Strata 2012 schedule

Tuesday 28th February 2012

  • Big Data Without the Heavy Lifting

    by Chris Deptula and James Dixon

    The big data world is extremely chaotic based on technology in its infancy. Learn how to tame this chaos, integrate it within your existing data environments (RDBMS, analytic databases, applications), manage the workflow, orchestrate jobs, improve productivity and make using big data technologies accessible to a much wider spectrum of developers, analysts and data scientists. Learn how you can actually leverage Hadoop and NoSQL stores via an intuitive, graphical big data IDE – eliminating the need for deep developer skills such as Hadoop MapReduce, Pig scripting, or NoSQL queries.
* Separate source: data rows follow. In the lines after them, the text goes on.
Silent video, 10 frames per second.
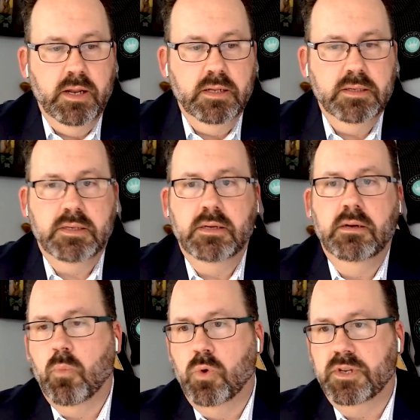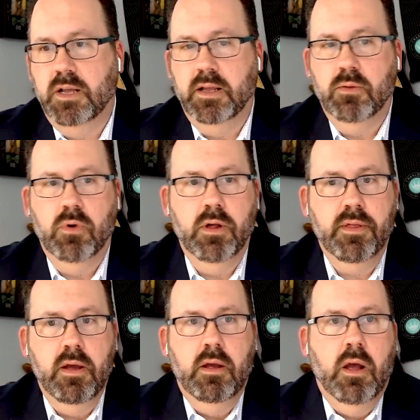maintenance, with dealing
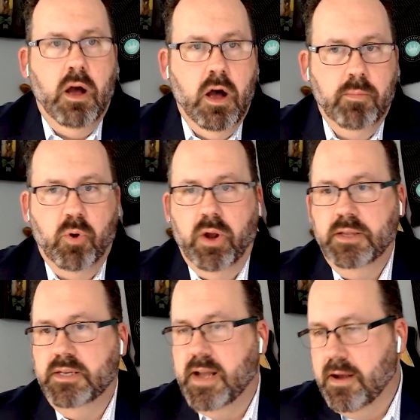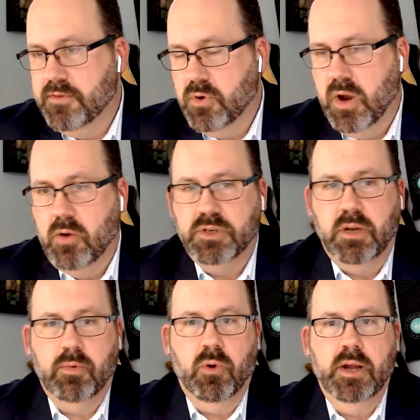with upgrades and after hours
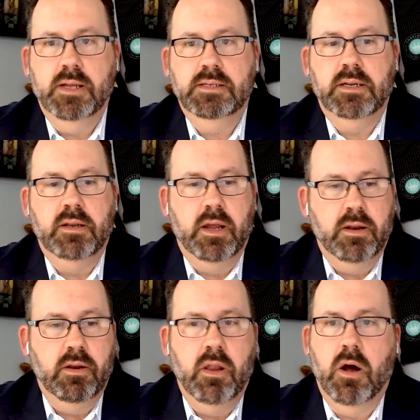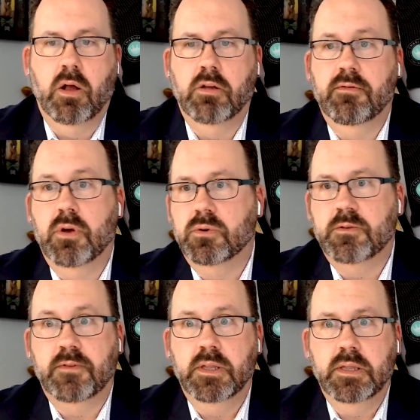upgrades and all of
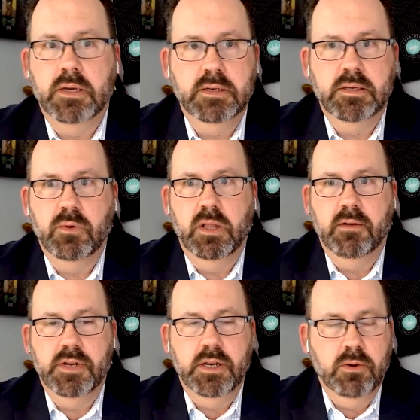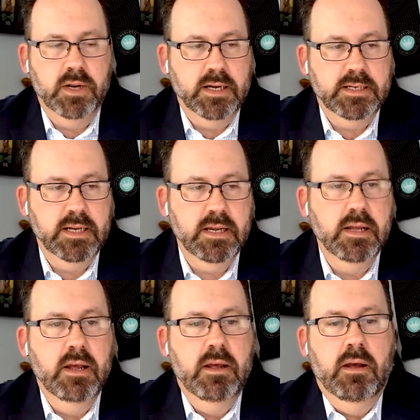those fun things that we love to do in IT.
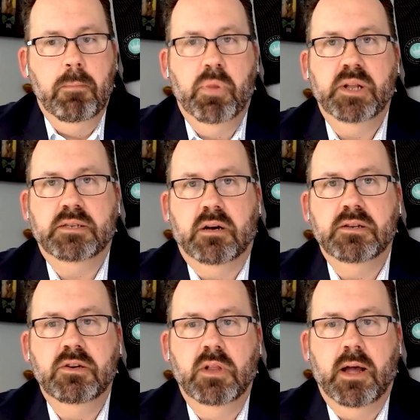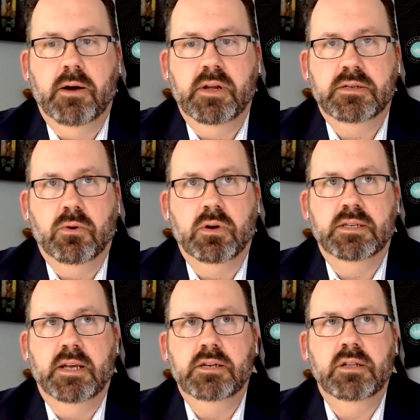But it's also allowed us
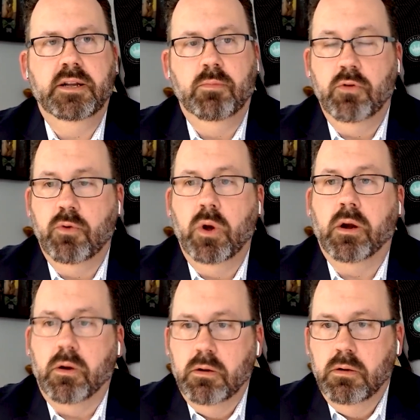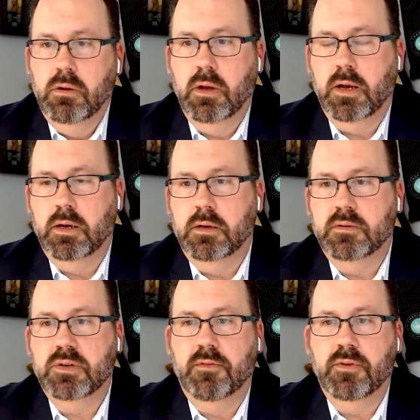organizationally to move quicker.
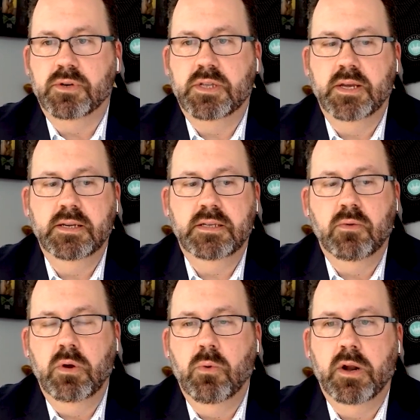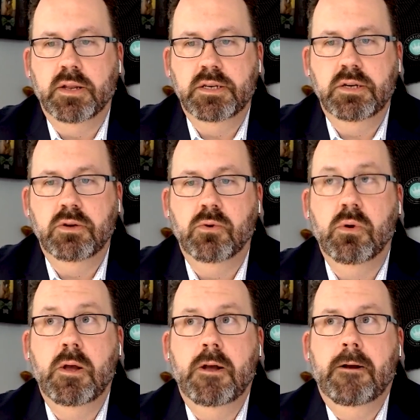So if there's things that we want to do,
    At 9:00am to 12:30pm, Tuesday 28th February

    In Ballroom F, Santa Clara Convention Center

  • Designing Data Vizualisations Workshop

    by Noah Iliinsky

    We will discuss how to figure out what story to tell, select the right data, and pick appropriate layout and encodings. The goal is to learn how to create a visualization that conveys appropriate knowledge to a specific audience (which may include the designer).
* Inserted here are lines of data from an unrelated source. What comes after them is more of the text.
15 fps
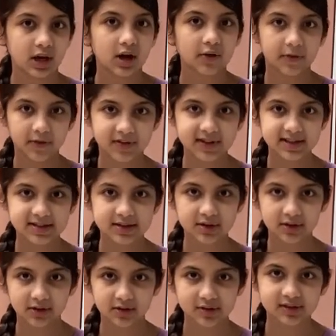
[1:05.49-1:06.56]
For this,
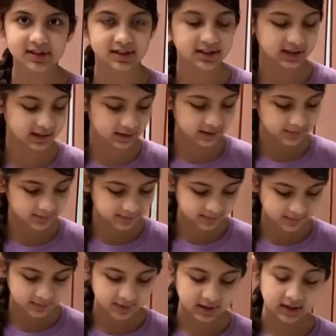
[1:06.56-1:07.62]
you're going to need
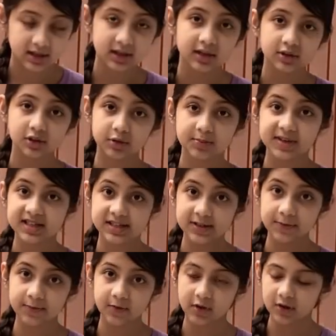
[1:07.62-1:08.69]
your piece of
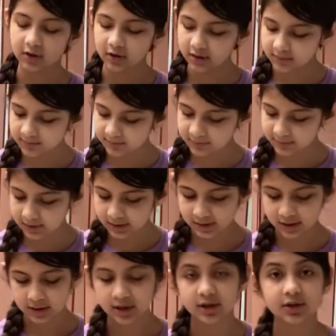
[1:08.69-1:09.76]
foil,
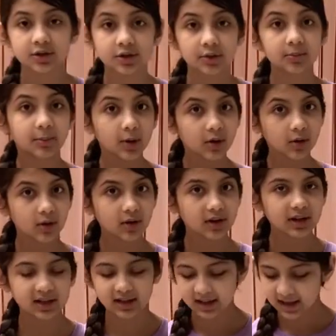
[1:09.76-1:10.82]
your bowl,
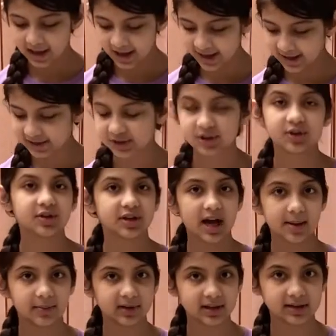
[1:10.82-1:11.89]
and your
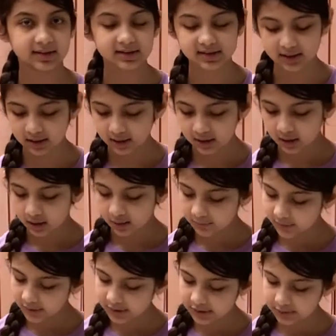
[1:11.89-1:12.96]
napkins.
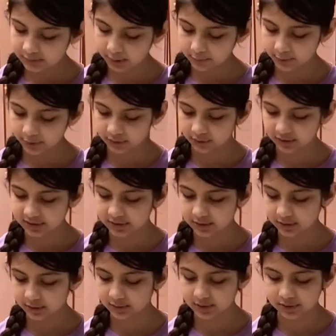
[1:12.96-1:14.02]
First, what we're going to
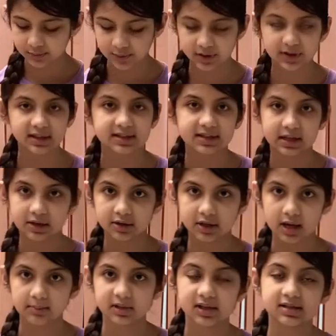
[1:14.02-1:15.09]
do is we're gonna take our
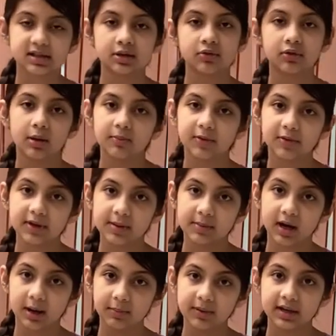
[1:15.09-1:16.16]
napkins and crumple them
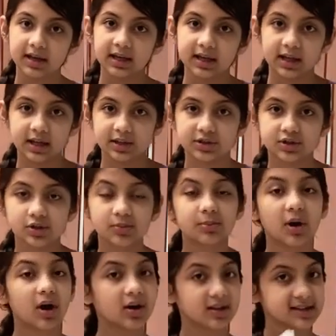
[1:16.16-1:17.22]
up into
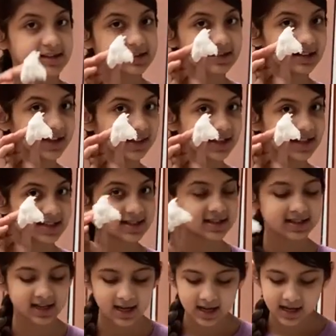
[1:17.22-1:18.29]
balls, like this.
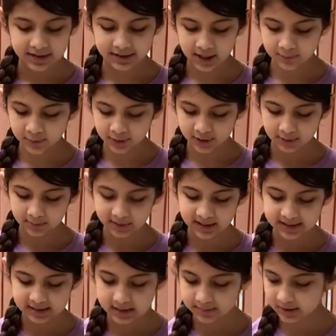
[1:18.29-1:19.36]
Then we're gonna
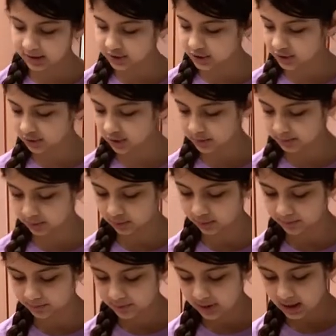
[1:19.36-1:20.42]
place them into our bowl.
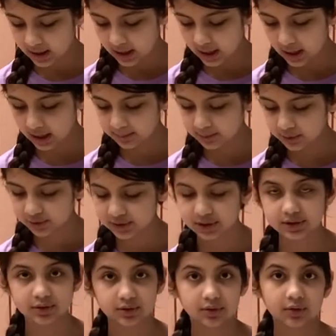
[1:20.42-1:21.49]
I'm going to
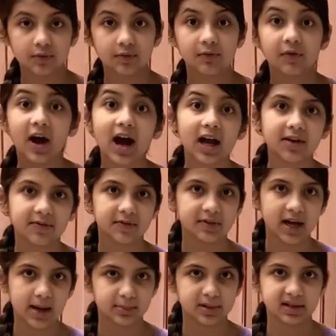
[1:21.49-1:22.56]
do 5
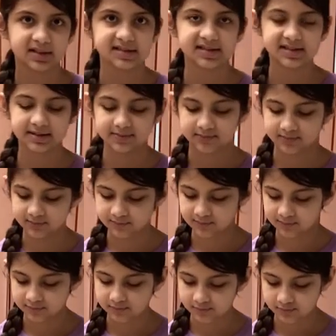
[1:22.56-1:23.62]
napkins
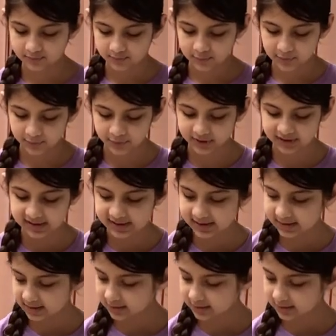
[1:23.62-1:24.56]
for this.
    We’ll briefly discuss tools, including pencil and paper. No prior technology or graphic design experience is necessary. An awareness of some basic user-centered design concepts will be helpful.
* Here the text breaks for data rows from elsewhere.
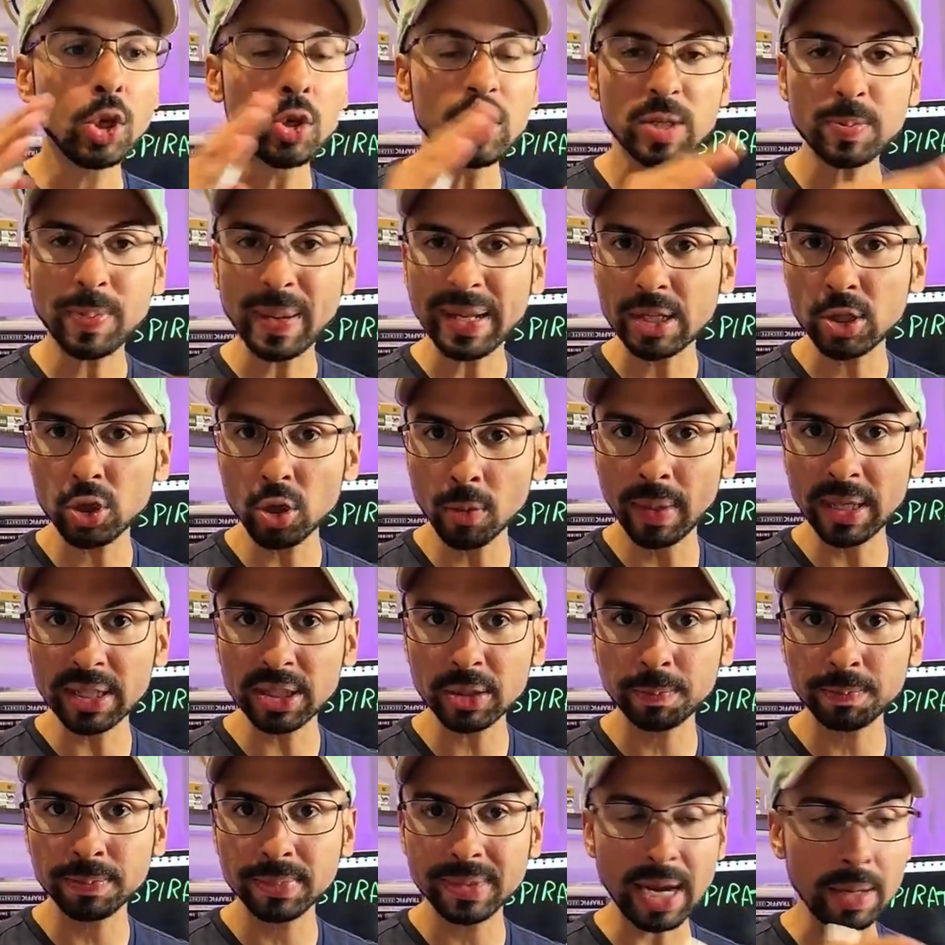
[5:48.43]
you spend too
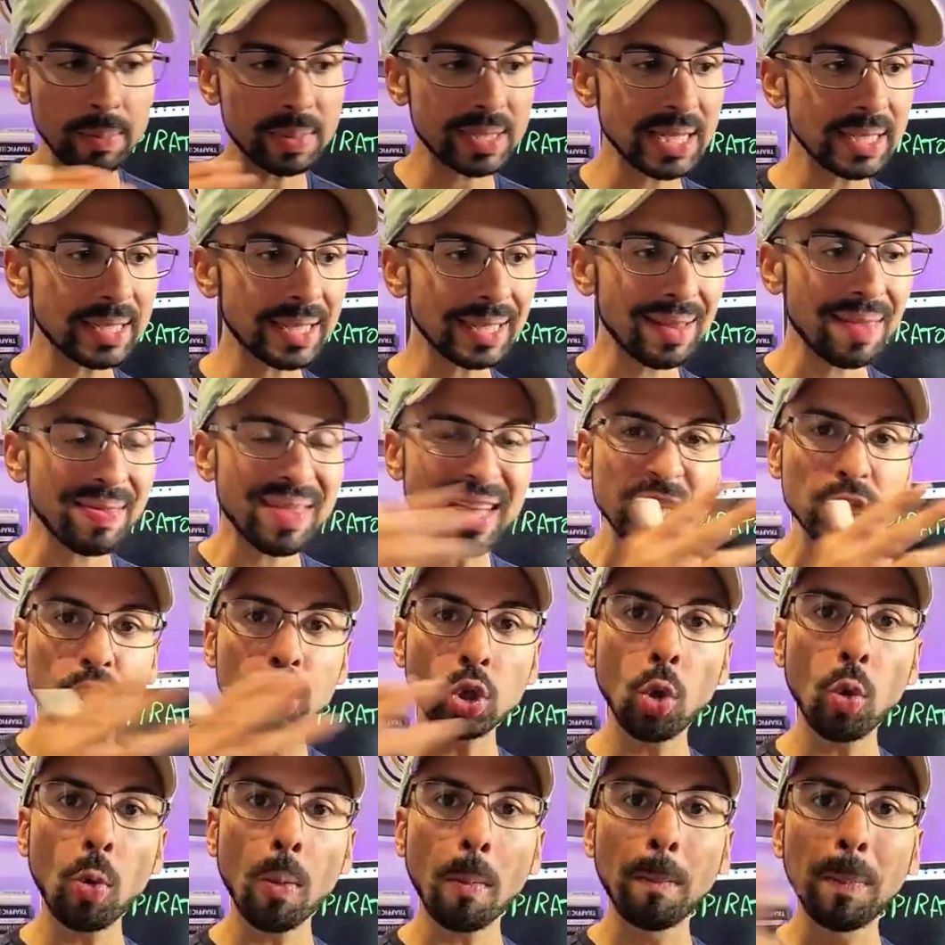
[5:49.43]
much time seated. There
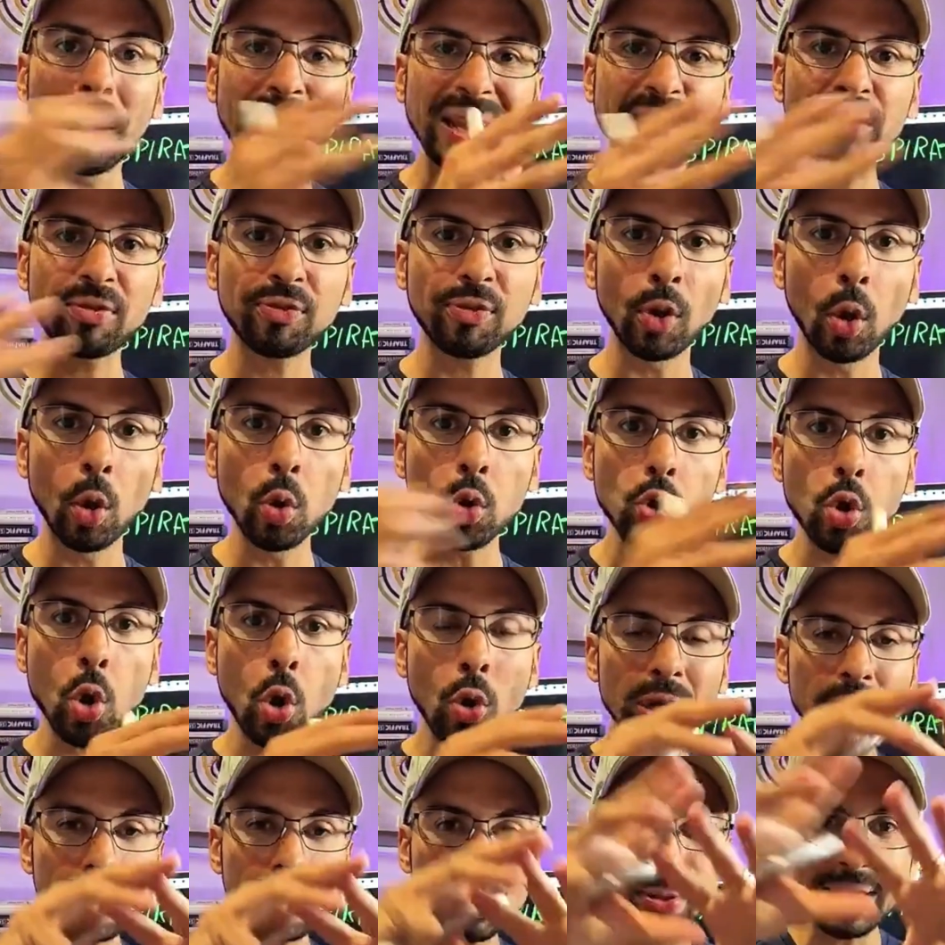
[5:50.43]
is no blood flow
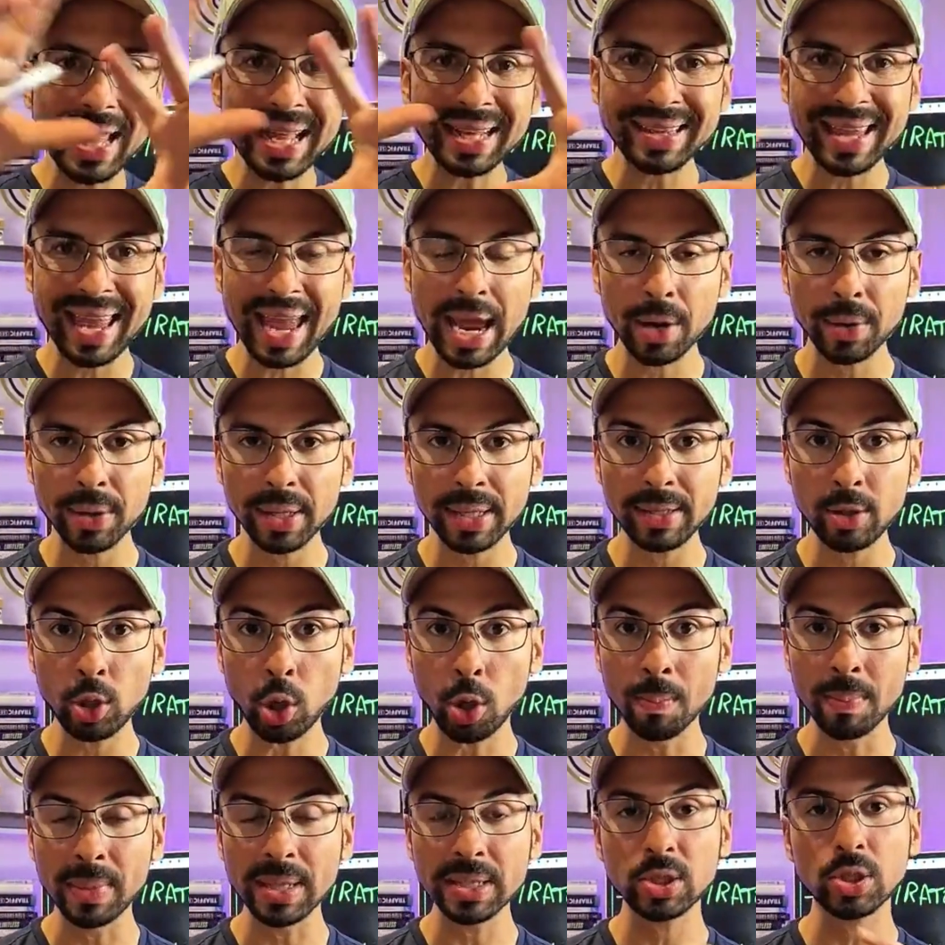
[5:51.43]
going to that area in
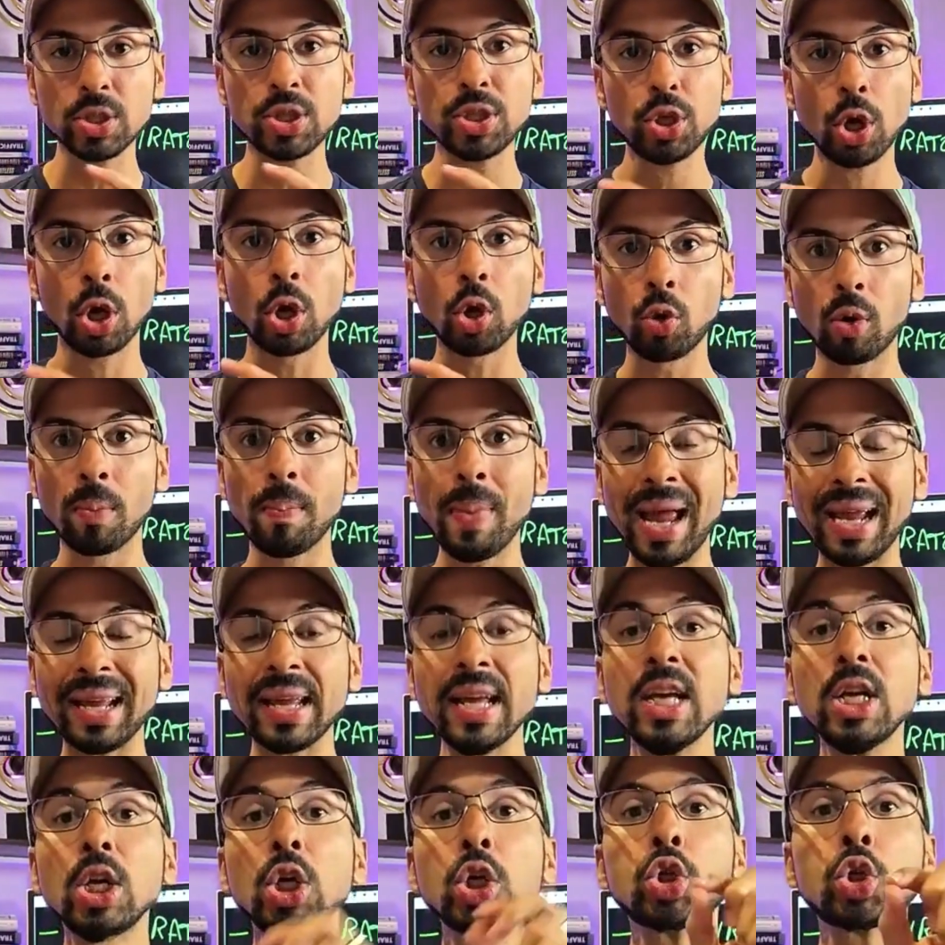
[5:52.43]
your muscles in your lower back.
    Understanding of your specific data or data types will help immensely. Please do bring data sets to play with.

    At 9:00am to 12:30pm, Tuesday 28th February

    In GA J, Santa Clara Convention Center

  • Hadoop Data Warehousing with Hive

    by Dean Wampler and Jason Rutherglen

    In this hands-on tutorial, you’ll learn how to install and use Hive for Hadoop-based data warehousing. You’ll also learn some tricks of the trade and how to handle known issues.

    Using the Hive Tutorial Tools

    We’ll email instructions to you before the tutorial so you can come prepared with the necessary tools installed and ready to go. This prior preparation will let us use the whole tutorial time to learn Hive’s query language and other important topics. At the beginning of the tutorial we’ll show you how to use these tools.

    Writing Hive Queries

    We’ll spend most of the tutorial using a series of hands-on exercises with actual Hive queries, so you can learn by doing. We’ll go over all the main features of Hive’s query language, HiveQL, and how Hive works with data in Hadoop.

    Advanced Techniques

    Hive is very flexible about the formats of data files, the “schema” of records and so forth. We’ll discuss options for customizing these and other aspects of your Hive and data cluster setup. We’ll briefly examine how you can write Java user defined functions (UDFs) and other plugins that extend Hive for data formats that aren’t supported natively.

    Hive in the Hadoop Ecosystem

    We’ll conclude with a discussion of Hive’s place in the Hadoop ecosystem, such as how it compares to other available tools. We’ll discuss installation and configuration issues that ensure the best performance and ease of use in a real production cluster. In particular, we’ll discuss how to create Hive’s separate “metadata” store in a traditional relational database, such as MySQL. We’ll offer tips on data formats and layouts that improve performance in various scenarios.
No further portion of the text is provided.